Alcohol Consumption and its effects in South Africa

Although just over 60% of South Africans do not consume alcohol, research shows that people who do consume alcohol, do so in an unhealthy manner, with high levels of binge drinking. This gives rise to increased levels of health and social problems including high levels of interpersonal violence.  53% of fatal (Harris & Van Kneejerk 2002) and up to 73% of non-fatal (Plüddemann et al. 2004) interpersonal violence injuries tested positive for alcohol in urban areas of South Africa in 2001.

In 2004 the NIMSS recorded six male deaths due to interpersonal violence for every female death (Matzapoulos 2005). While it is clear that males are at a greater risk of being killed or injured they are also more frequently the perpetrators of violence directed at men, women and children. Race, poverty and social status play a role in escalating cases of alcohol abuse.

South Africa also has one of the highest rates of HIV in the world.  12.2% or 6.4million people, with over 400 000 new infections in 2012.   (HSRC National HIV Prevalence, Incidence and Behaviour Survey 2012). The association between alcohol and risky sexual behaviour has been well documented as people are less likely to practise safe sexual behaviour when under the influence of alcohol. Alcohol is more likely to affect judgement , sexual practise and your choice of partner at the time. Research conducted in a Pretoria township found a significant association between various measures of alcohol use (past month, frequency and problem use) and having multiple partners or sexual relations that were regretted in the past month.

Foetal Alcohol Syndrome (FAS) is prevalent in the country particularly in the Western Cape. 42% of farm workers were found to have drunk during pregnancy. In research conducted in the Western Cape the prevalence of FAS was found to be 46 per 1000 in 1997 and 75 per 1000 in 1999.

South Africans say that alcohol is now a social norm and have normalised alcohol. It is seen as a way to fit in particularly among the youth. The following are comments made in a formative research exercise conducted by the Soul City Institute – Understanding the role of alcohol in communities:

"We want to have fun and to relieve stress. We work so hard and we get worried about our assignments if we did well or not so that is how we distress by drinking"
 -- (Gauteng Province, urban-female aged 21-28)

"You will rock the world when you are drunk, you will feel you own the world"
 -- (GP Informal M16-21)

"Some of us are shy, when I am drunk my benefit is I am no longer shy to approach a girl"
 -- (Limpopo Province, rural, male, aged 28-40)

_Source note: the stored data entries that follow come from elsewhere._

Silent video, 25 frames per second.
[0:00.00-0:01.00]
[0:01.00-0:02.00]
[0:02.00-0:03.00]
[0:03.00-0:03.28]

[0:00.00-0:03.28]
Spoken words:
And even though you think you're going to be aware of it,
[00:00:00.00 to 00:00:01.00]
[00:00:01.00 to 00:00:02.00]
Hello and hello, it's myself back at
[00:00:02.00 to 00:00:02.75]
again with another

Among Grade 8 – 10 learners in Cape Town a significant association was found between past month use of alcohol and the number of days absent from school and repeating a grade. The odds of repeating a grade in school were found to be 60% higher for learners who consumed alcohol. As youth constitute the largest section of the population young people are key target markets for alcohol producers looking to recruit a new generation of loyal customers.

Soul City Institute for Health Development Communication

Soul City is a South African non-profit organisation that has been instrumental in placing the issue of alcohol abuse on the national agenda.

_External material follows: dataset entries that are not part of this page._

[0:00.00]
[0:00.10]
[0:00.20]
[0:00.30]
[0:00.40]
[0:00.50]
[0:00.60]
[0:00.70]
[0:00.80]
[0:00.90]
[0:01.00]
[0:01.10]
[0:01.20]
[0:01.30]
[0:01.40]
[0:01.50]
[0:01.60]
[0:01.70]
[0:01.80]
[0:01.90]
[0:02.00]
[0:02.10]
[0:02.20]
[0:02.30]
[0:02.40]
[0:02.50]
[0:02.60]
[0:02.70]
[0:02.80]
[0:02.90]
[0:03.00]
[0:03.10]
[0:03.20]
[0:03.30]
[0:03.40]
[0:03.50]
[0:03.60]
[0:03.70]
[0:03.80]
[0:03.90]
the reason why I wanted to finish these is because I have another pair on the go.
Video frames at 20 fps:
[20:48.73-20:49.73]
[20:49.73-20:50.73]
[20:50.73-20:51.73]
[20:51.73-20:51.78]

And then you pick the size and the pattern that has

In 2007 the institute conducted a literature review that showed males are affected more than females; Young adults are the most common victims of fatal violence; the most common days for homicide are Saturdays followed by Sundays and more than half of the victims of fatal violence tested positive for alcohol.

In 2010, following extensive consultations with related organisations, the institute launched the Phuza Wize - Drink Safe Live Safe campaign, which aims to reduce violence by reducing access to alcohol and help communities become safer social spaces. The Soul City model for behaviour changes focuses on the individual, the community as well the socio economic and political environment to foster change. To achieve this, the institute utilises mass media, social mobilisation and advocacy.

Based on the WHO scientifically proven methods to reduce violence the campaign focused on Increasing safe, stable, and nurturing relationships between children and their parents and caregivers; Reducing the availability and misuse of alcohol; Improving life skills and enhancing opportunities for children and youth; Promoting  gender equality and empowering women and changing cultural norms that support violence.

Soul City Television Series

Soul City uses edutainment as a way to communicate with a diverse audience and has successfully utilised mass media to reach audiences in South Africa.

The award winning Soul City television series is a highly acclaimed social drama that highlights social challenges and possible solutions through entertaining scripts Attracting large audiences s the series is designed to educate, inform and entertain. Series 10 focused on the link between alcohol consumption and violence. Utilising stories that audiences can relate to, this particular series reached over 5 million adult South Africans in 2010.

Consultations and Partnerships


Discussions were held with government departments, provincial offices, community leaders, liquor traders, educational institutions, youth groups as well as liquor authorities in all nine provinces. The national policy was outdated and most provinces had existing alcohol policies which had not been reviewed for decades. The mushrooming of unlicensed liquor outlets and easy access to alcohol at all hours particularly in residential areas, were just some of the challenges raised by the campaign.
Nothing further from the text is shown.